Assigned task:
What follows is a set of records; restate each one word for word and drop the pictures.

[Stored data entries]
%%

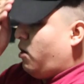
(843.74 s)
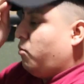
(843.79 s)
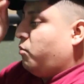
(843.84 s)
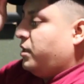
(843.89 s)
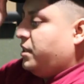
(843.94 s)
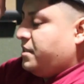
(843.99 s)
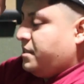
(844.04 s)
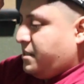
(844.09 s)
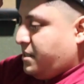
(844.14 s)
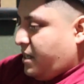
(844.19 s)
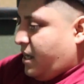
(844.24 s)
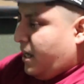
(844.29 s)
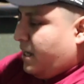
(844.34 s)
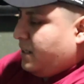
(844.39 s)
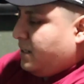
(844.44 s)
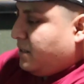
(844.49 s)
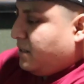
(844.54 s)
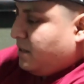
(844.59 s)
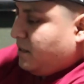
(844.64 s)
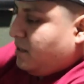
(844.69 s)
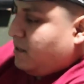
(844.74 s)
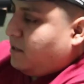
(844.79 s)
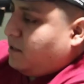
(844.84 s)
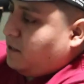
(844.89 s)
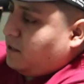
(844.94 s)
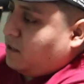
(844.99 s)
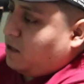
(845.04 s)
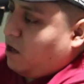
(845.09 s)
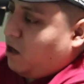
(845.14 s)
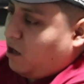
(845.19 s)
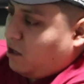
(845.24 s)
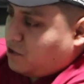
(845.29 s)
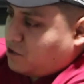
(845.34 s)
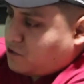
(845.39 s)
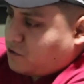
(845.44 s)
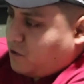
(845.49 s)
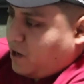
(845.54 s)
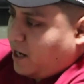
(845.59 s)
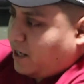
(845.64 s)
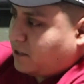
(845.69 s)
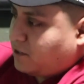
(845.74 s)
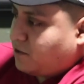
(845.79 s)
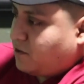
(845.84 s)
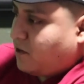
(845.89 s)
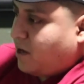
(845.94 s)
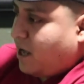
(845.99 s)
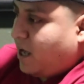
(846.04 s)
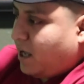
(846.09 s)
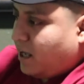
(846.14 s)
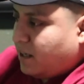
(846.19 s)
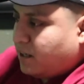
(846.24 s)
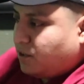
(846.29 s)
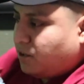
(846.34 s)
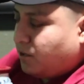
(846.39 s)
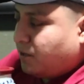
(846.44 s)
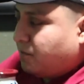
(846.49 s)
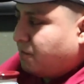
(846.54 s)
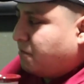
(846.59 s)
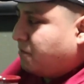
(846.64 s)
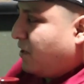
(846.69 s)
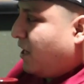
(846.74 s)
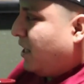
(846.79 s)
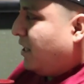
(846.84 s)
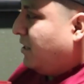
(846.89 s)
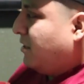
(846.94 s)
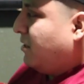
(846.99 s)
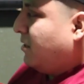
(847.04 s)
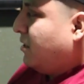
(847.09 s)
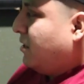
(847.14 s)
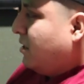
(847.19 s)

we designed the Contractor Hat. You can find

%%

Answer space:
(843.74 s)
(843.79 s)
(843.84 s)
(843.89 s)
(843.94 s)
(843.99 s)
(844.04 s)
(844.09 s)
(844.14 s)
(844.19 s)
(844.24 s)
(844.29 s)
(844.34 s)
(844.39 s)
(844.44 s)
(844.49 s)
(844.54 s)
(844.59 s)
(844.64 s)
(844.69 s)
(844.74 s)
(844.79 s)
(844.84 s)
(844.89 s)
(844.94 s)
(844.99 s)
(845.04 s)
(845.09 s)
(845.14 s)
(845.19 s)
(845.24 s)
(845.29 s)
(845.34 s)
(845.39 s)
(845.44 s)
(845.49 s)
(845.54 s)
(845.59 s)
(845.64 s)
(845.69 s)
(845.74 s)
(845.79 s)
(845.84 s)
(845.89 s)
(845.94 s)
(845.99 s)
(846.04 s)
(846.09 s)
(846.14 s)
(846.19 s)
(846.24 s)
(846.29 s)
(846.34 s)
(846.39 s)
(846.44 s)
(846.49 s)
(846.54 s)
(846.59 s)
(846.64 s)
(846.69 s)
(846.74 s)
(846.79 s)
(846.84 s)
(846.89 s)
(846.94 s)
(846.99 s)
(847.04 s)
(847.09 s)
(847.14 s)
(847.19 s)

we designed the Contractor Hat. You can find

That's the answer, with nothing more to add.